Records to process: Begin

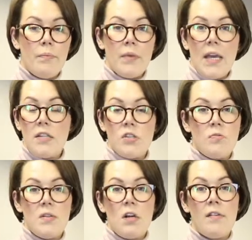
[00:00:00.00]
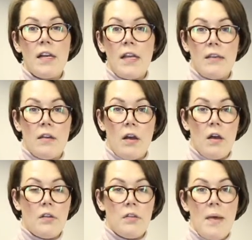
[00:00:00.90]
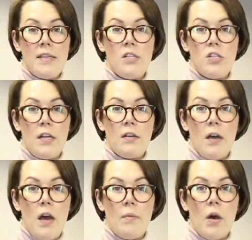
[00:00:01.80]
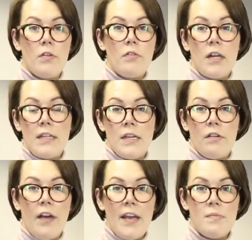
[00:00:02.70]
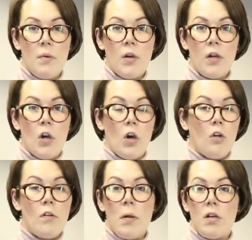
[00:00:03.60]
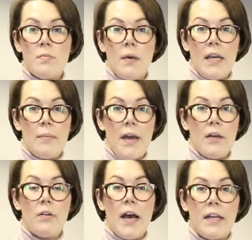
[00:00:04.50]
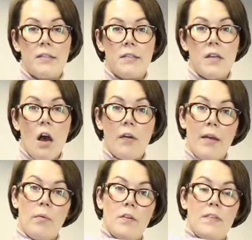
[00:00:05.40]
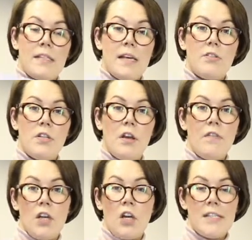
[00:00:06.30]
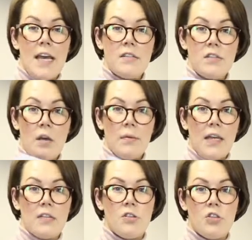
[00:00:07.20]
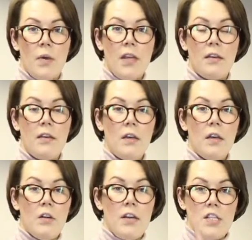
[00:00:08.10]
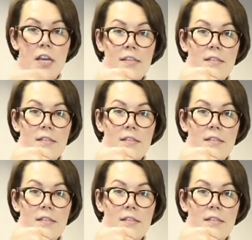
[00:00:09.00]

get in touch with me directly on the messaging, either on LinkedIn or Facebook, or reply to my email and I'll get one of these out to you. I've only got 10, so get in touch quick. Alright, cheers.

Records to process: End

Work instruction: The records above are to be restated word for word, with every picture left out.

Answer for the task:
[00:00:00.00]
[00:00:00.90]
[00:00:01.80]
[00:00:02.70]
[00:00:03.60]
[00:00:04.50]
[00:00:05.40]
[00:00:06.30]
[00:00:07.20]
[00:00:08.10]
[00:00:09.00]

get in touch with me directly on the messaging, either on LinkedIn or Facebook, or reply to my email and I'll get one of these out to you. I've only got 10, so get in touch quick. Alright, cheers.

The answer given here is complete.